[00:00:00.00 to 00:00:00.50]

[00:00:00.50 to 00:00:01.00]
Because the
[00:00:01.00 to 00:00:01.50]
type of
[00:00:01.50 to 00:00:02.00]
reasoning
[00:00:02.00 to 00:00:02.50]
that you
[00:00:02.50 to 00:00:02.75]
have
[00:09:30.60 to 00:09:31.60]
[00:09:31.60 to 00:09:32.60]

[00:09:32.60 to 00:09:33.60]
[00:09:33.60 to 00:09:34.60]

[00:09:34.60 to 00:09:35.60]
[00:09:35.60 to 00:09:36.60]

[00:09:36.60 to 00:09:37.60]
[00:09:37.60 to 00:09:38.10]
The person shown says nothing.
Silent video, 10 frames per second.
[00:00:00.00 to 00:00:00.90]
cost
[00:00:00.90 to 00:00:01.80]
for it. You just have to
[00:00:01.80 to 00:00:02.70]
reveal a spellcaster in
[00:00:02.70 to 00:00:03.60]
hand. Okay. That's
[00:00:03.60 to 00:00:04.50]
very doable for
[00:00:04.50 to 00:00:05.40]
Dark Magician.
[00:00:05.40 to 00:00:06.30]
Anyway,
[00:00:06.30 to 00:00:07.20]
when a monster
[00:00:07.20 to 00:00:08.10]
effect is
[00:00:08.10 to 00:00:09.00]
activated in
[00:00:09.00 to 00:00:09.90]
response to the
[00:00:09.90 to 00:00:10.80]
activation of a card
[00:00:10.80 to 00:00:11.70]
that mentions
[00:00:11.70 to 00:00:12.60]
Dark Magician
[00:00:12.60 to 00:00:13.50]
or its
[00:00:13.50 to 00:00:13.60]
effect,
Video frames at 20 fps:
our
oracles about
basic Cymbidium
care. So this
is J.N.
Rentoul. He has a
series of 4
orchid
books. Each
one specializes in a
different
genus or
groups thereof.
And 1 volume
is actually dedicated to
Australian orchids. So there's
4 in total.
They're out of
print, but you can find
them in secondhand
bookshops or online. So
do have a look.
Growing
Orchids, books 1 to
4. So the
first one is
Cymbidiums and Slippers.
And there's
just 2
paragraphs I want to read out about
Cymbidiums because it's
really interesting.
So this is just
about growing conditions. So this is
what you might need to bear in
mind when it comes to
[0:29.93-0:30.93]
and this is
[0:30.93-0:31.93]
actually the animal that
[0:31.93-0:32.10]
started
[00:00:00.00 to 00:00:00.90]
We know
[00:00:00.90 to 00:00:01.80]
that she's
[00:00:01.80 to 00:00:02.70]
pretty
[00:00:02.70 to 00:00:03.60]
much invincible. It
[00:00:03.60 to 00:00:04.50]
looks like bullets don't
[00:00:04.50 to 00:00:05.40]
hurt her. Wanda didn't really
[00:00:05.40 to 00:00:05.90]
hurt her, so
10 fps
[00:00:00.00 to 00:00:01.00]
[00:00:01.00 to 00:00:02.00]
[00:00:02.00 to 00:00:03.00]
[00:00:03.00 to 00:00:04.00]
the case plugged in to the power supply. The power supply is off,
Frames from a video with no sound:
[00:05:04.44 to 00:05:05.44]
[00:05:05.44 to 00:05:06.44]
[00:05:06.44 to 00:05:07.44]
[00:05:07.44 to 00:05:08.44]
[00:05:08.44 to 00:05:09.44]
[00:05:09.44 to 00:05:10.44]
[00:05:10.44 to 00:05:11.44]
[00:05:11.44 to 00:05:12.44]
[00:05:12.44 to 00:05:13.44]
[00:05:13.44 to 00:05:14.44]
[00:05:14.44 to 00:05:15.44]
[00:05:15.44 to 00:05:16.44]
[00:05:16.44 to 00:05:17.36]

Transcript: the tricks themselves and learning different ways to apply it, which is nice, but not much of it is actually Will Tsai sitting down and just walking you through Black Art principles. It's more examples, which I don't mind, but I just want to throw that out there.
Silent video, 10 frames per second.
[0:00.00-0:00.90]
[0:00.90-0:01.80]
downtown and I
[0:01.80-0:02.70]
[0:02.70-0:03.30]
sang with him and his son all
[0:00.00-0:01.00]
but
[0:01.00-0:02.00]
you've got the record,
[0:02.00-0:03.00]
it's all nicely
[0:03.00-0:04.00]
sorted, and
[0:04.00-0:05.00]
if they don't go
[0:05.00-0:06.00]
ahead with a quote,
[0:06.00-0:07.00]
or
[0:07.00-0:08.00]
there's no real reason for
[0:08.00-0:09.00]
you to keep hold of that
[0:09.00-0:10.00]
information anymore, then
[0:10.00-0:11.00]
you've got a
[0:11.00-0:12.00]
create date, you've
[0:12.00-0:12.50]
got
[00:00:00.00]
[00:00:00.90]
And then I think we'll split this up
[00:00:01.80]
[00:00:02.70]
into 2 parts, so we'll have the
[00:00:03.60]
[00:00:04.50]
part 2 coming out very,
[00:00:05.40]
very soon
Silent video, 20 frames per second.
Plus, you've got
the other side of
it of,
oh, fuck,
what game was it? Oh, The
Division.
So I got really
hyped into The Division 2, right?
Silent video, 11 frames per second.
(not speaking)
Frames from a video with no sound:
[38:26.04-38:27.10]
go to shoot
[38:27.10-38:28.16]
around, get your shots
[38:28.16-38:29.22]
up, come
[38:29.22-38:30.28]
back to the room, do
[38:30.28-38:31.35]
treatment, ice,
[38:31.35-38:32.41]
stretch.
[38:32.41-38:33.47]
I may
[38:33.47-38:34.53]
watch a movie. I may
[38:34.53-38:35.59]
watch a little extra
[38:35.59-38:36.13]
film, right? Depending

* _YOUR OBJECTIVE_
Copy the entries word for word. Leave nothing out.

* _SOLUTION_
[00:00:00.00 to 00:00:00.50]

[00:00:00.50 to 00:00:01.00]
Because the
[00:00:01.00 to 00:00:01.50]
type of
[00:00:01.50 to 00:00:02.00]
reasoning
[00:00:02.00 to 00:00:02.50]
that you
[00:00:02.50 to 00:00:02.75]
have
[00:09:30.60 to 00:09:31.60]
[00:09:31.60 to 00:09:32.60]

[00:09:32.60 to 00:09:33.60]
[00:09:33.60 to 00:09:34.60]

[00:09:34.60 to 00:09:35.60]
[00:09:35.60 to 00:09:36.60]

[00:09:36.60 to 00:09:37.60]
[00:09:37.60 to 00:09:38.10]
The person shown says nothing.
Silent video, 10 frames per second.
[00:00:00.00 to 00:00:00.90]
cost
[00:00:00.90 to 00:00:01.80]
for it. You just have to
[00:00:01.80 to 00:00:02.70]
reveal a spellcaster in
[00:00:02.70 to 00:00:03.60]
hand. Okay. That's
[00:00:03.60 to 00:00:04.50]
very doable for
[00:00:04.50 to 00:00:05.40]
Dark Magician.
[00:00:05.40 to 00:00:06.30]
Anyway,
[00:00:06.30 to 00:00:07.20]
when a monster
[00:00:07.20 to 00:00:08.10]
effect is
[00:00:08.10 to 00:00:09.00]
activated in
[00:00:09.00 to 00:00:09.90]
response to the
[00:00:09.90 to 00:00:10.80]
activation of a card
[00:00:10.80 to 00:00:11.70]
that mentions
[00:00:11.70 to 00:00:12.60]
Dark Magician
[00:00:12.60 to 00:00:13.50]
or its
[00:00:13.50 to 00:00:13.60]
effect,
Video frames at 20 fps:
our
oracles about
basic Cymbidium
care. So this
is J.N.
Rentoul. He has a
series of 4
orchid
books. Each
one specializes in a
different
genus or
groups thereof.
And 1 volume
is actually dedicated to
Australian orchids. So there's
4 in total.
They're out of
print, but you can find
them in secondhand
bookshops or online. So
do have a look.
Growing
Orchids, books 1 to
4. So the
first one is
Cymbidiums and Slippers.
And there's
just 2
paragraphs I want to read out about
Cymbidiums because it's
really interesting.
So this is just
about growing conditions. So this is
what you might need to bear in
mind when it comes to
[0:29.93-0:30.93]
and this is
[0:30.93-0:31.93]
actually the animal that
[0:31.93-0:32.10]
started
[00:00:00.00 to 00:00:00.90]
We know
[00:00:00.90 to 00:00:01.80]
that she's
[00:00:01.80 to 00:00:02.70]
pretty
[00:00:02.70 to 00:00:03.60]
much invincible. It
[00:00:03.60 to 00:00:04.50]
looks like bullets don't
[00:00:04.50 to 00:00:05.40]
hurt her. Wanda didn't really
[00:00:05.40 to 00:00:05.90]
hurt her, so
10 fps
[00:00:00.00 to 00:00:01.00]
[00:00:01.00 to 00:00:02.00]
[00:00:02.00 to 00:00:03.00]
[00:00:03.00 to 00:00:04.00]
the case plugged in to the power supply. The power supply is off,
Frames from a video with no sound:
[00:05:04.44 to 00:05:05.44]
[00:05:05.44 to 00:05:06.44]
[00:05:06.44 to 00:05:07.44]
[00:05:07.44 to 00:05:08.44]
[00:05:08.44 to 00:05:09.44]
[00:05:09.44 to 00:05:10.44]
[00:05:10.44 to 00:05:11.44]
[00:05:11.44 to 00:05:12.44]
[00:05:12.44 to 00:05:13.44]
[00:05:13.44 to 00:05:14.44]
[00:05:14.44 to 00:05:15.44]
[00:05:15.44 to 00:05:16.44]
[00:05:16.44 to 00:05:17.36]

Transcript: the tricks themselves and learning different ways to apply it, which is nice, but not much of it is actually Will Tsai sitting down and just walking you through Black Art principles. It's more examples, which I don't mind, but I just want to throw that out there.
Silent video, 10 frames per second.
[0:00.00-0:00.90]
[0:00.90-0:01.80]
downtown and I
[0:01.80-0:02.70]
[0:02.70-0:03.30]
sang with him and his son all
[0:00.00-0:01.00]
but
[0:01.00-0:02.00]
you've got the record,
[0:02.00-0:03.00]
it's all nicely
[0:03.00-0:04.00]
sorted, and
[0:04.00-0:05.00]
if they don't go
[0:05.00-0:06.00]
ahead with a quote,
[0:06.00-0:07.00]
or
[0:07.00-0:08.00]
there's no real reason for
[0:08.00-0:09.00]
you to keep hold of that
[0:09.00-0:10.00]
information anymore, then
[0:10.00-0:11.00]
you've got a
[0:11.00-0:12.00]
create date, you've
[0:12.00-0:12.50]
got
[00:00:00.00]
[00:00:00.90]
And then I think we'll split this up
[00:00:01.80]
[00:00:02.70]
into 2 parts, so we'll have the
[00:00:03.60]
[00:00:04.50]
part 2 coming out very,
[00:00:05.40]
very soon
Silent video, 20 frames per second.
Plus, you've got
the other side of
it of,
oh, fuck,
what game was it? Oh, The
Division.
So I got really
hyped into The Division 2, right?
Silent video, 11 frames per second.
(not speaking)
Frames from a video with no sound:
[38:26.04-38:27.10]
go to shoot
[38:27.10-38:28.16]
around, get your shots
[38:28.16-38:29.22]
up, come
[38:29.22-38:30.28]
back to the room, do
[38:30.28-38:31.35]
treatment, ice,
[38:31.35-38:32.41]
stretch.
[38:32.41-38:33.47]
I may
[38:33.47-38:34.53]
watch a movie. I may
[38:34.53-38:35.59]
watch a little extra
[38:35.59-38:36.13]
film, right? Depending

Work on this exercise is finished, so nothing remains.